● **Directions for this task**: Reproduce the data in full, exactly as given, leaving images out.

● **Records for processing**:

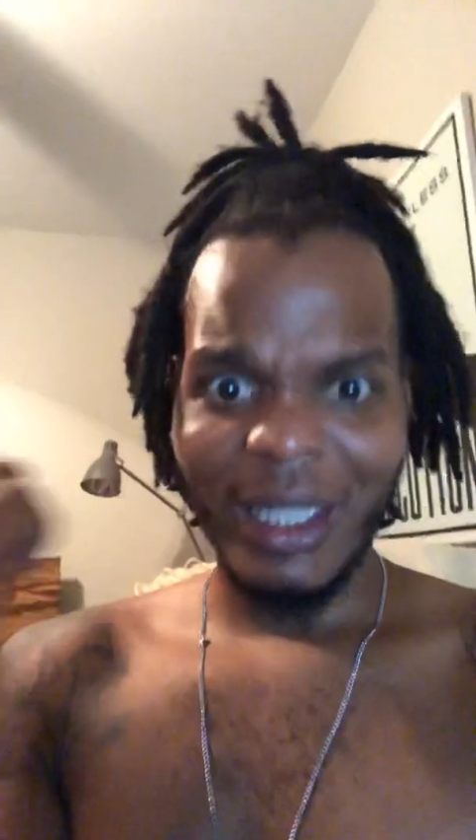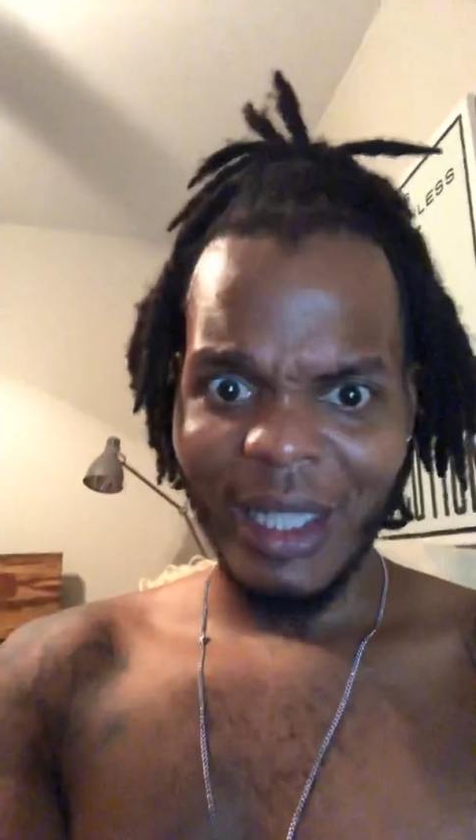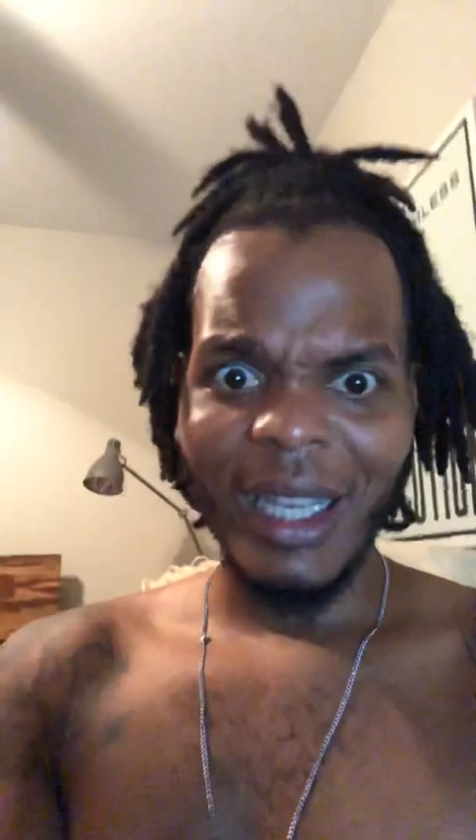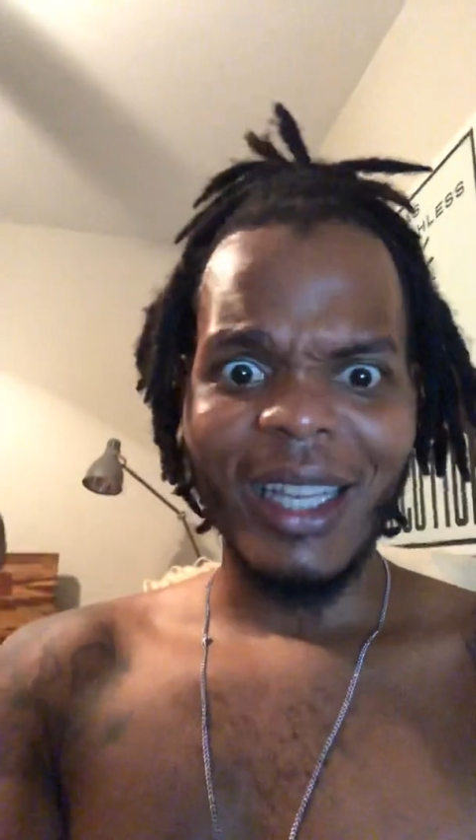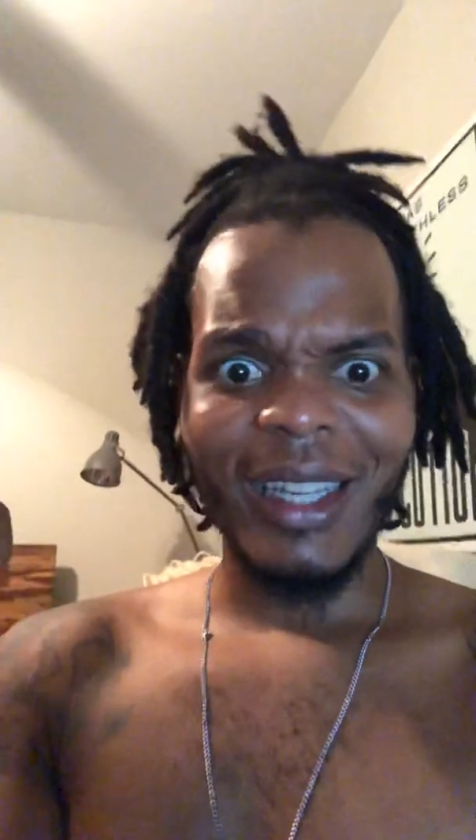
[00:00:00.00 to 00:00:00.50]

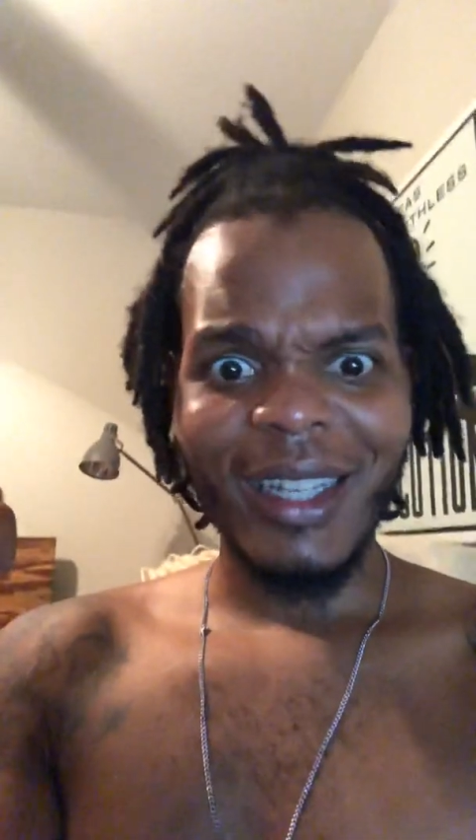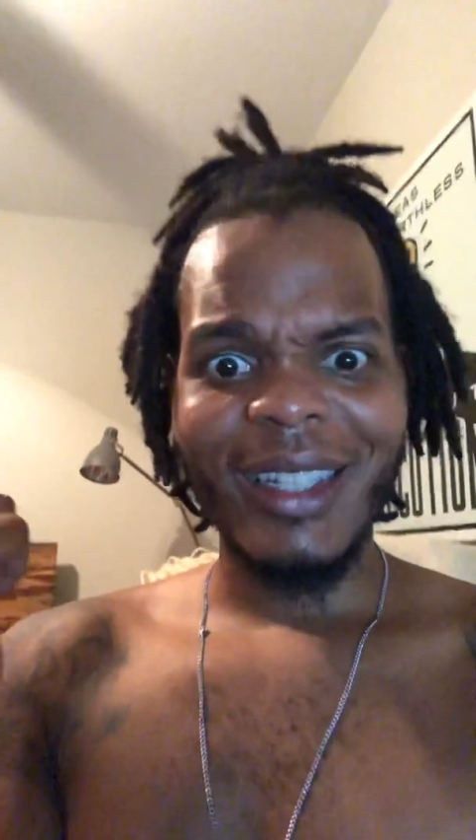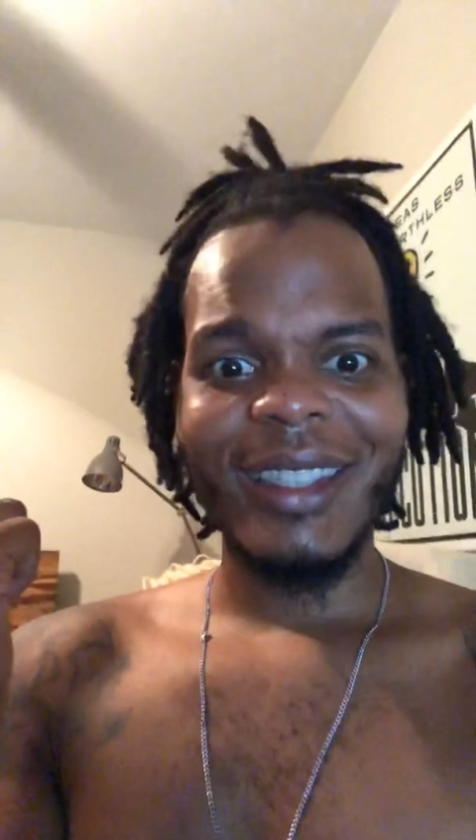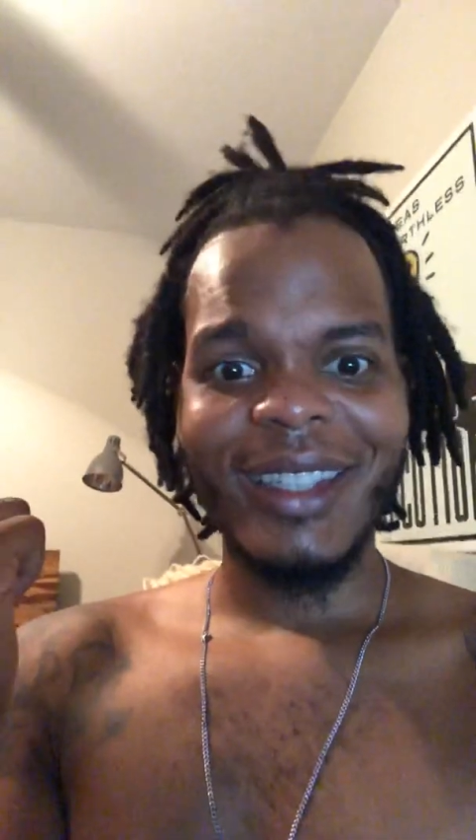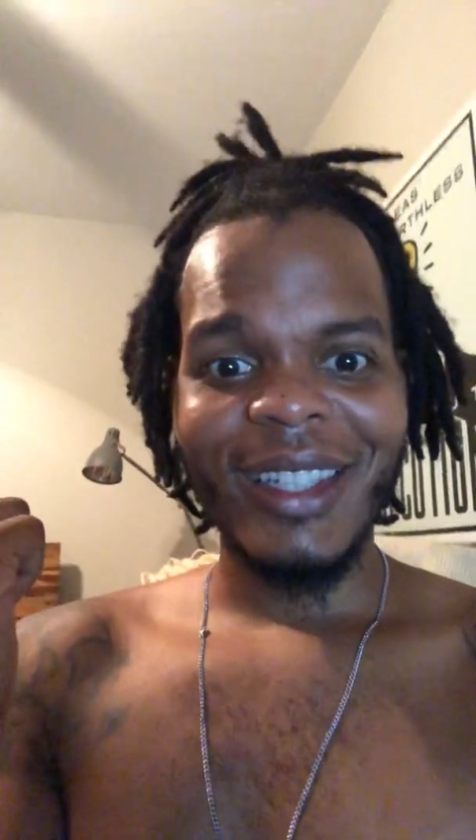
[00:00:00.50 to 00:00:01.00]
side.
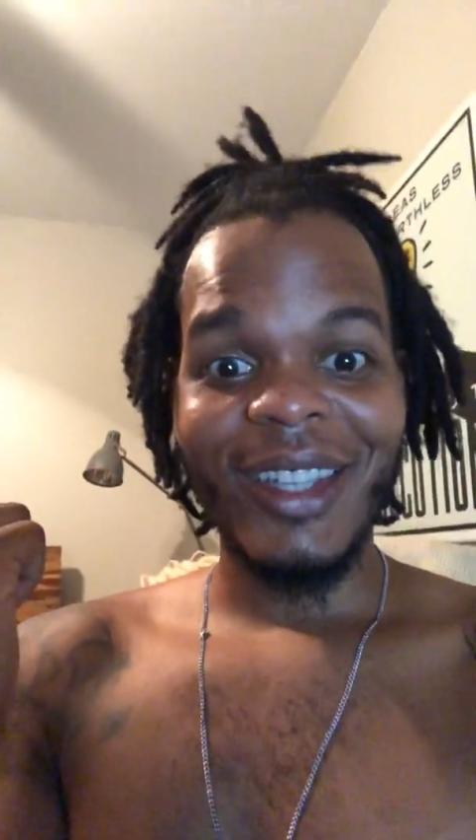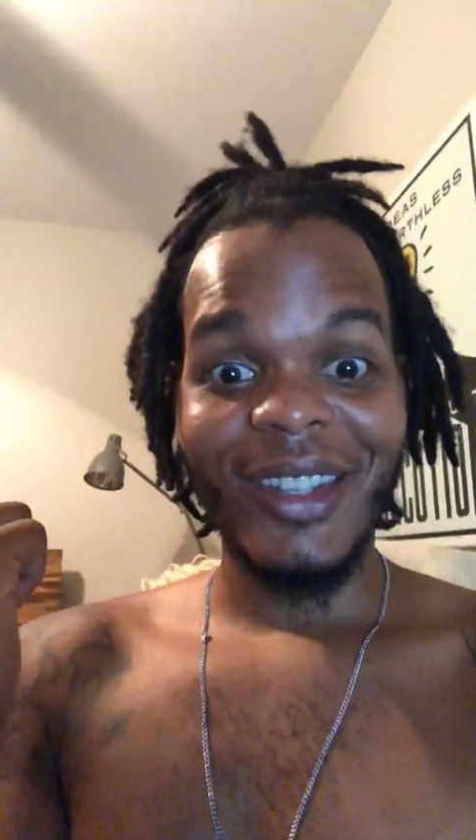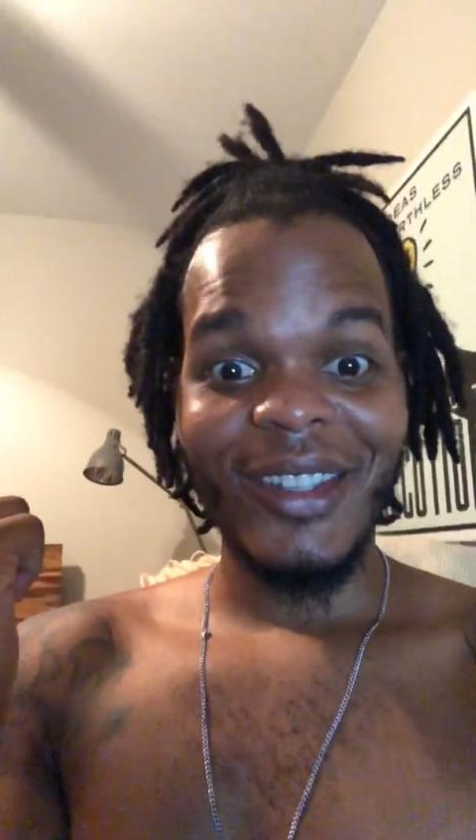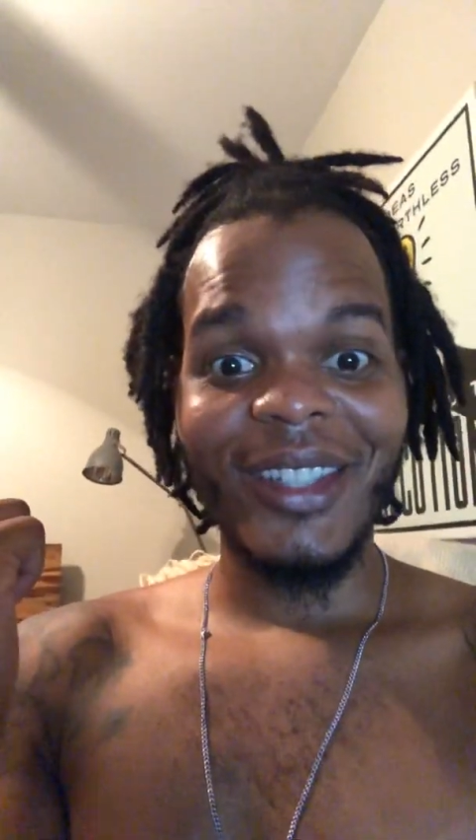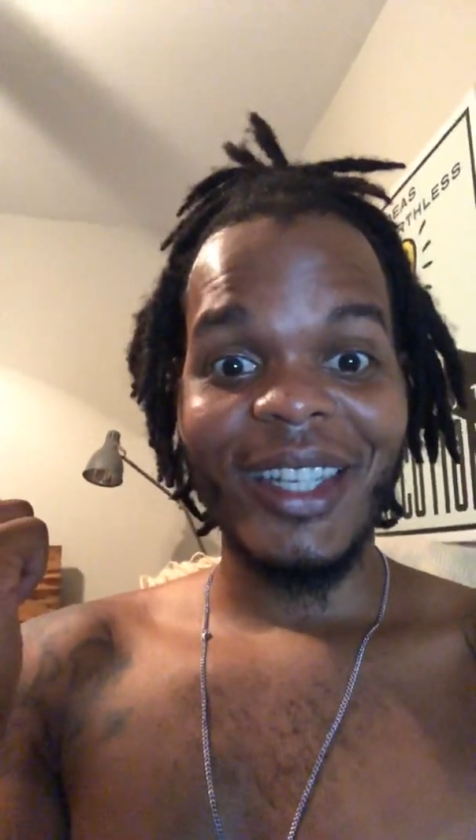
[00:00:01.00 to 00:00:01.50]
You know
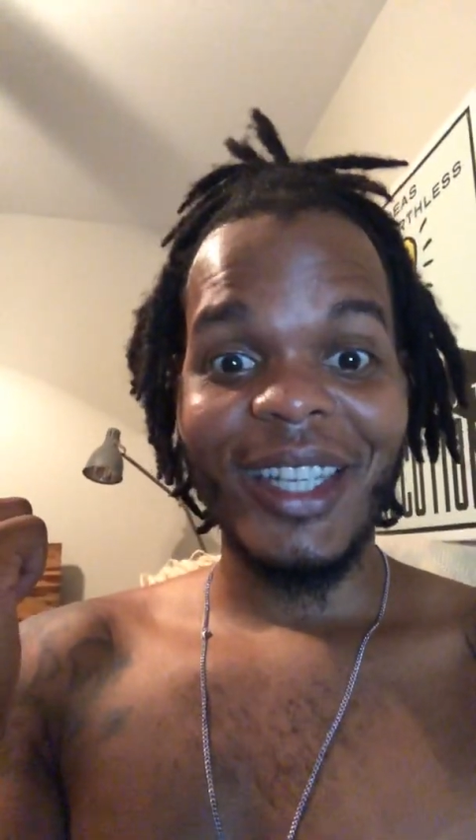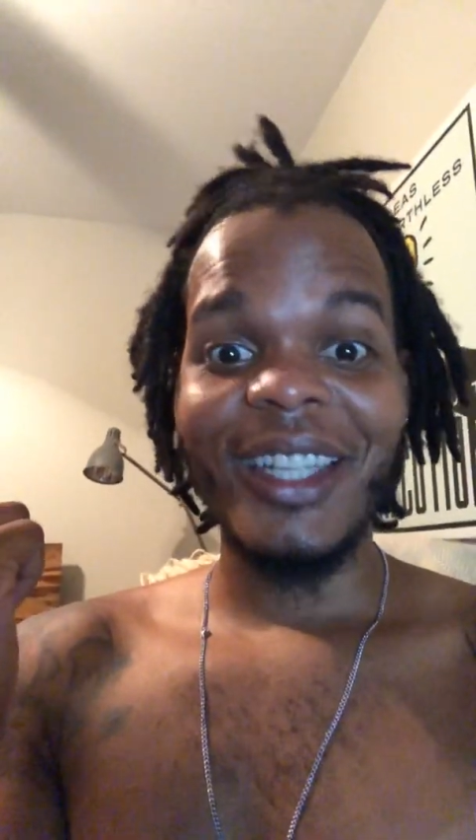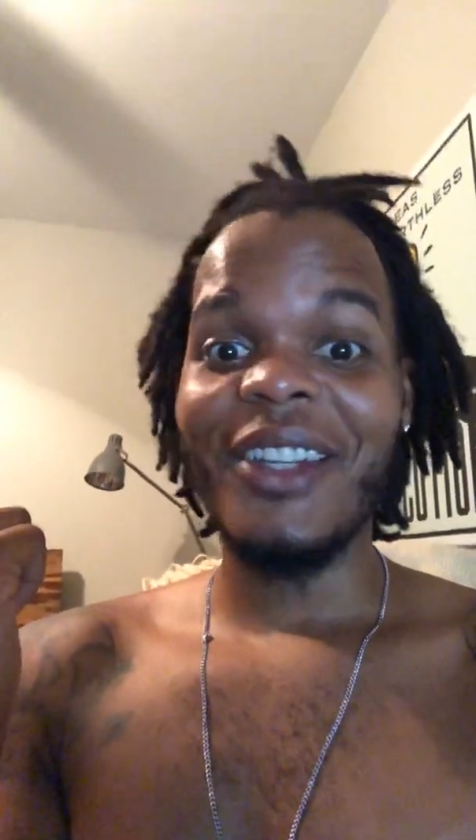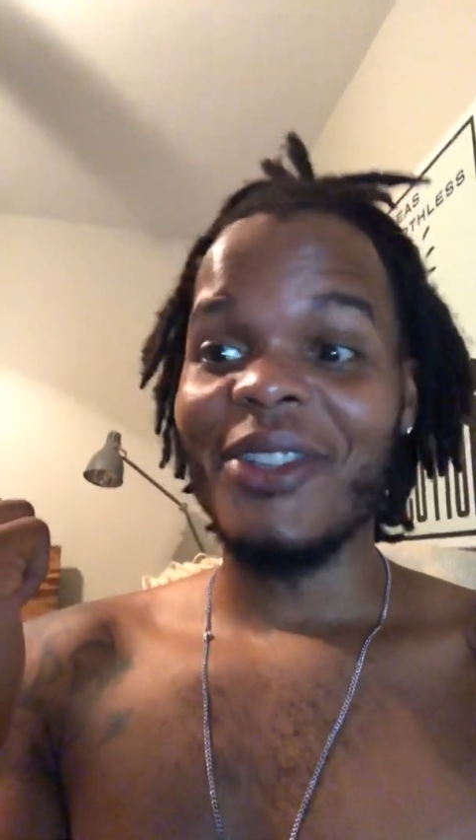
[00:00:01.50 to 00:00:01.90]
what I'm saying?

● **Task answer**:
[00:00:00.00 to 00:00:00.50]

[00:00:00.50 to 00:00:01.00]
side.
[00:00:01.00 to 00:00:01.50]
You know
[00:00:01.50 to 00:00:01.90]
what I'm saying?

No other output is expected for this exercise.